So, we have officially begun the era (circus?) that is Tim Tebow.
His athleticism led him to have a good showing against the Oakland Raiders, in terms of running the ball, but his pedestrian completion percentage (50 percent) will...not...do.
But, is it all his fault?
He showed more of an arm than some expected. No, not that Jeff Blake style, "Ephus pitch" of a touchdown throw to Brandon Lloyd in the back corner of the end-zone. No, I am talking of a finely zipped deep out to Lloyd along the left sideline. I am talking about a deep toss on a center crossing route to Jabar Gaffney. I am even talking about the laser-beam pass to reserve running back Lance Ball in the end-zone. OK, so Ball dropped it...but there was pepper on that ball!
All of that aside, the real problems with the first foray into NFL starting quarterback for Tebow had little to do with his arm strength and more to do with his arm itself. He is a left-handed quarterback. This is where a solid young line, that has played well in recent weeks, was first made to "look the fool."
Not many fans think about what a change from a right handed statue like Kyle Orton to a left handed runner like Tebow does for a line. Most importantly? The blindside shifts. Left tackle Ryan Clady, who is a Pro Bowler and all around beast when healthy (has been healing from an off-season knee surgery and never fully healthy all year) is now the front side defender on the end of the line. That means right tackle Ryan Harris is now the man responsible for the most aggressive rushers for the opposing team. Not to mention blitz avalanches since Tebow is a rookie.

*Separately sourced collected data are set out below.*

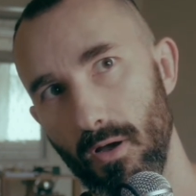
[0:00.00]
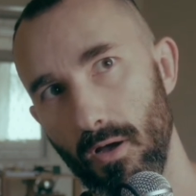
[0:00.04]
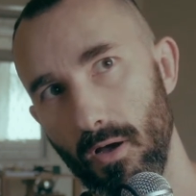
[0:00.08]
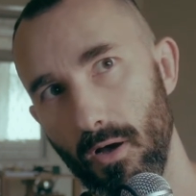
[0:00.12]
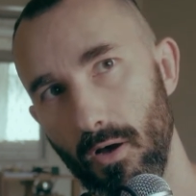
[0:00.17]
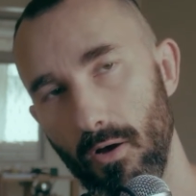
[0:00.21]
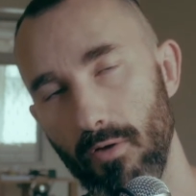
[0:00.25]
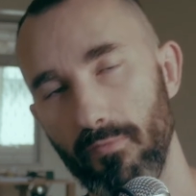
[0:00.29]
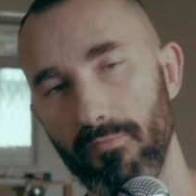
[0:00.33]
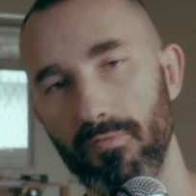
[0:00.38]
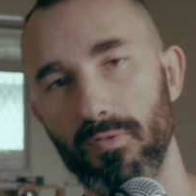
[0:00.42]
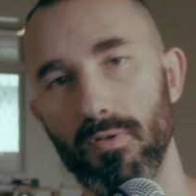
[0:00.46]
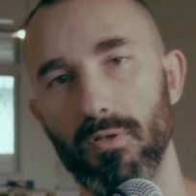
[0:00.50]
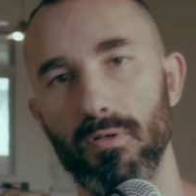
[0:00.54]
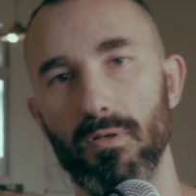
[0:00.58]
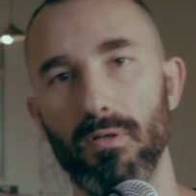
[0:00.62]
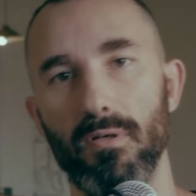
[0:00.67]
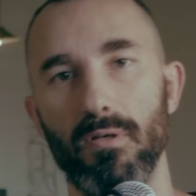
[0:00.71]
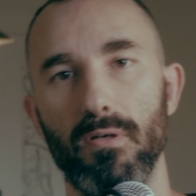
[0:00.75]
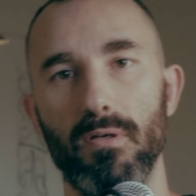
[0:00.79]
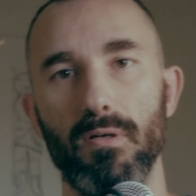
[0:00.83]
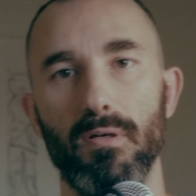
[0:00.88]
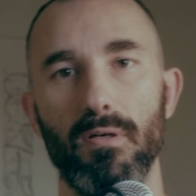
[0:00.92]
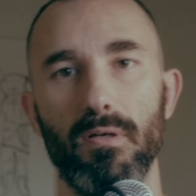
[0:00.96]
of
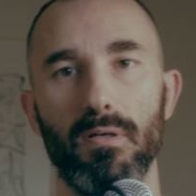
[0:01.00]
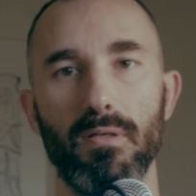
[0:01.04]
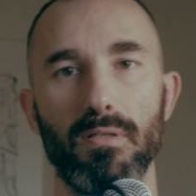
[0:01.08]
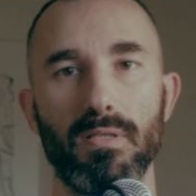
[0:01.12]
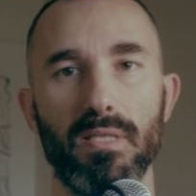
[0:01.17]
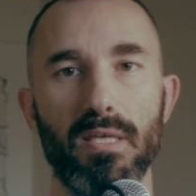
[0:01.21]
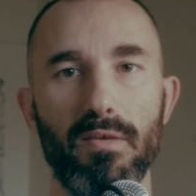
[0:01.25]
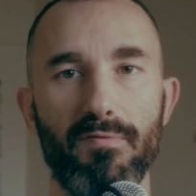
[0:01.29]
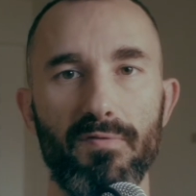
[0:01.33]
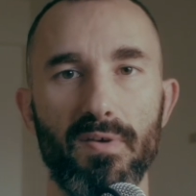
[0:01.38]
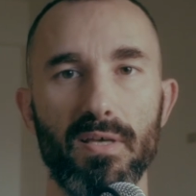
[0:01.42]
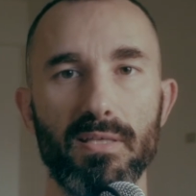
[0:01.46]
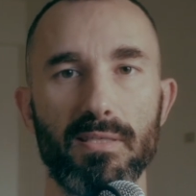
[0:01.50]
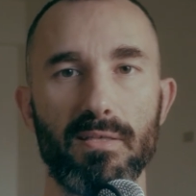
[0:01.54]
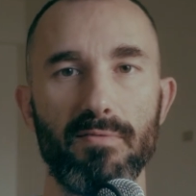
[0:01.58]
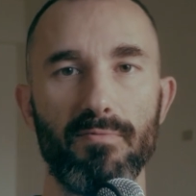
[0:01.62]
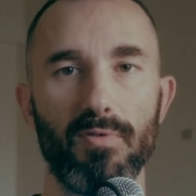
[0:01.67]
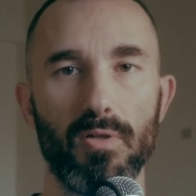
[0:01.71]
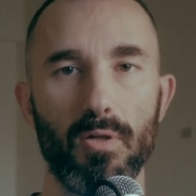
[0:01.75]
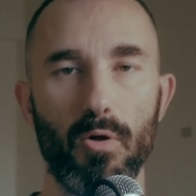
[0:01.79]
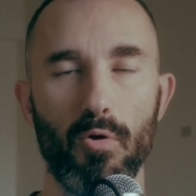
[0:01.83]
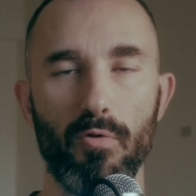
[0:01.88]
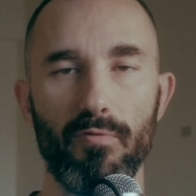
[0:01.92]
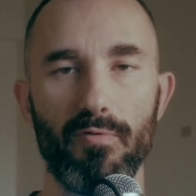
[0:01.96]
the tea
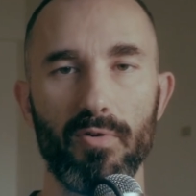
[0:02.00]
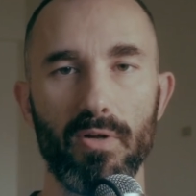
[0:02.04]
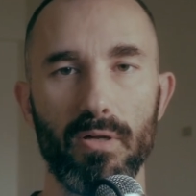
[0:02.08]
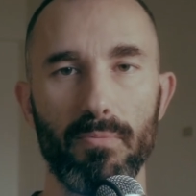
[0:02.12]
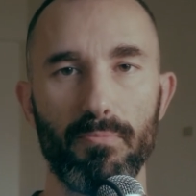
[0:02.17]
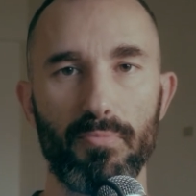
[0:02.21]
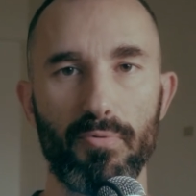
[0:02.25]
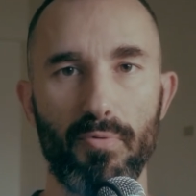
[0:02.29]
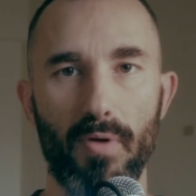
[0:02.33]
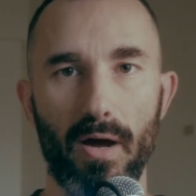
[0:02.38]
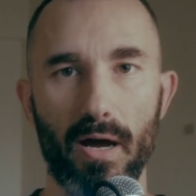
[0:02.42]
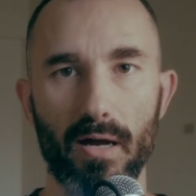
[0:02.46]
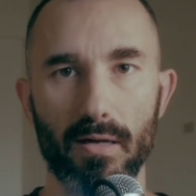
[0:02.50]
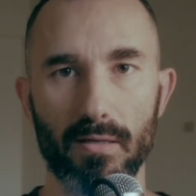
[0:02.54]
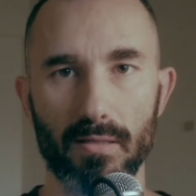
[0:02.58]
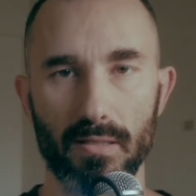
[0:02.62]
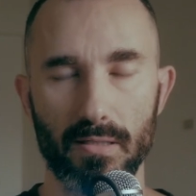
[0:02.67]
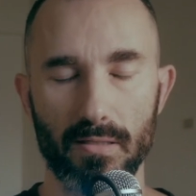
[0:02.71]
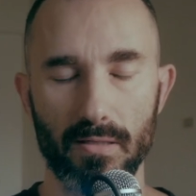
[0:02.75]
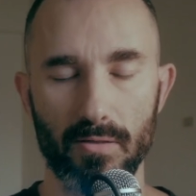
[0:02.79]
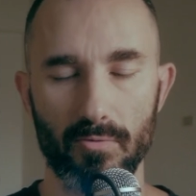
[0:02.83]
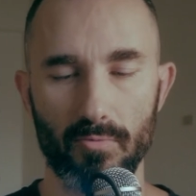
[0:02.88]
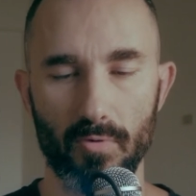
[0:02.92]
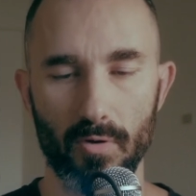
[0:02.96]
festival over in Prague
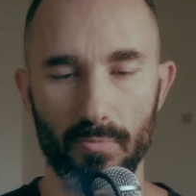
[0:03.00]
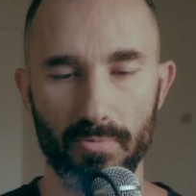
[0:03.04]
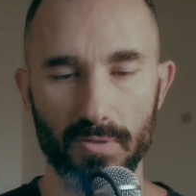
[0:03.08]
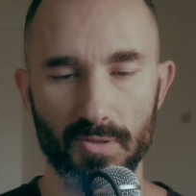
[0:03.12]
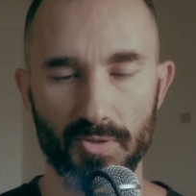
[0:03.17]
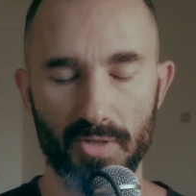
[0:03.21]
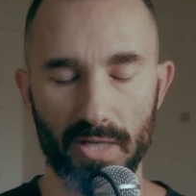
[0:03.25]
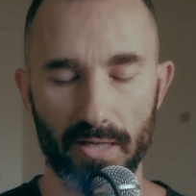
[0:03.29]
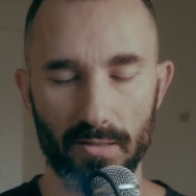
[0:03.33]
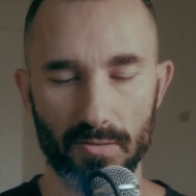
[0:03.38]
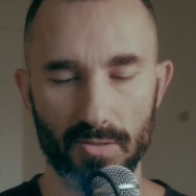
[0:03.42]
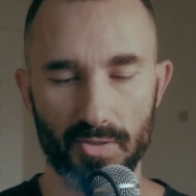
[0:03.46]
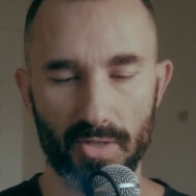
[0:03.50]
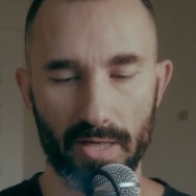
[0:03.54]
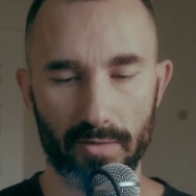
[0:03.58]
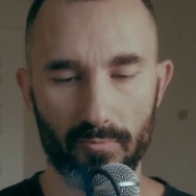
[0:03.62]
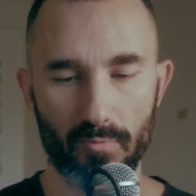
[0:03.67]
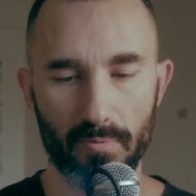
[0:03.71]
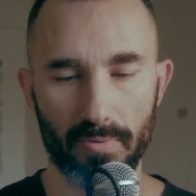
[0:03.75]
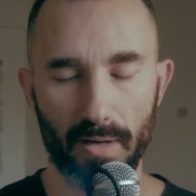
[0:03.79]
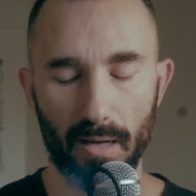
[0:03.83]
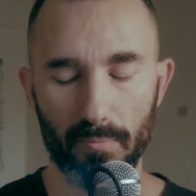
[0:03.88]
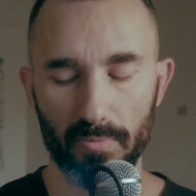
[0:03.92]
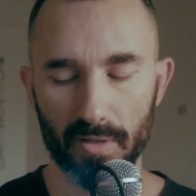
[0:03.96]
in Europe and Czech
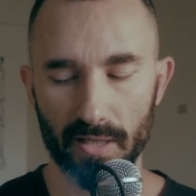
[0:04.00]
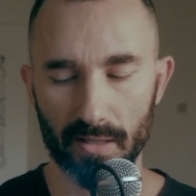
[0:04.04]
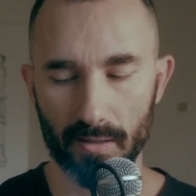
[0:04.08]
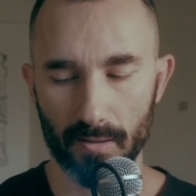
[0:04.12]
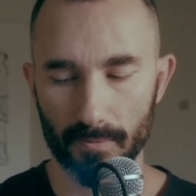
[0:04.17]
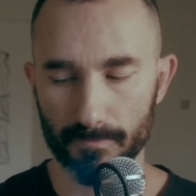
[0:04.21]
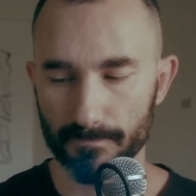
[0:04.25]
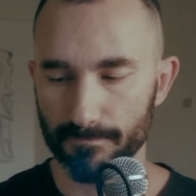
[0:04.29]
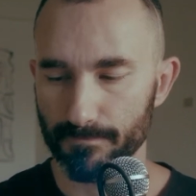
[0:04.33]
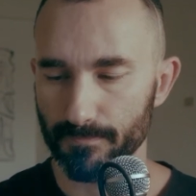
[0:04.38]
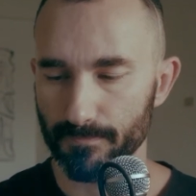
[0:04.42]
Republic.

Making this change is akin to learning to cross your arms the reverse of how you normally would. If your right arm is normally over the top of your left, try crossing them with your left arm over your right. If left is normally top, try right. Feels weird, doesn't it? Unnatural. You have to think about it.
The Denver Broncos coaching staff had one week to teach this young offensive line, that saw constant lineup changes all year thanks to former coach Josh McDaniels and his "genius tinkering", how to essentially do something like my crossing arm example above.

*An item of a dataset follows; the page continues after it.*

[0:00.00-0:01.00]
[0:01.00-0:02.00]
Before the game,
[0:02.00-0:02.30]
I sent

This change does not only affect the tackles, the interior linemen are impacted too. Rookie left guard Zane Beadles, rookie center J.D. Walton and right guard Chris Kuper all have their blocking assignments altered to accommodate a more mobile, left handed quarterback.

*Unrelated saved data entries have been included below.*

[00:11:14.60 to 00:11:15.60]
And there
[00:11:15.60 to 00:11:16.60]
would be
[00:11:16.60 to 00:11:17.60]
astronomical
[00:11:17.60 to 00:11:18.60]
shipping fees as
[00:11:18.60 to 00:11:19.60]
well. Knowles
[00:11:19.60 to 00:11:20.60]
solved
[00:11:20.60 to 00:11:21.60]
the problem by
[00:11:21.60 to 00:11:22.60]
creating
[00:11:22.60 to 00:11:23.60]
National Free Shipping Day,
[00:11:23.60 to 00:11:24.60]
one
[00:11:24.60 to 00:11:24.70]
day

Add further that new play caller Mike McCoy, who while wearing the title of offensive coordinator will call only his third full NFL game this Sunday, called an offense that most Division III college school's would call "vanilla" or "predictable" and you have a dumpster fire of an offense. As seen last week in Oakland.
Let's all hope that this week sees the Broncos' offensive line more comfortable reversing their proverbial "arm crossing pattern" and that it feels comfortable enough to let Tebow sling it a bit against the Houston Texans...and their 32nd ranked passing defense.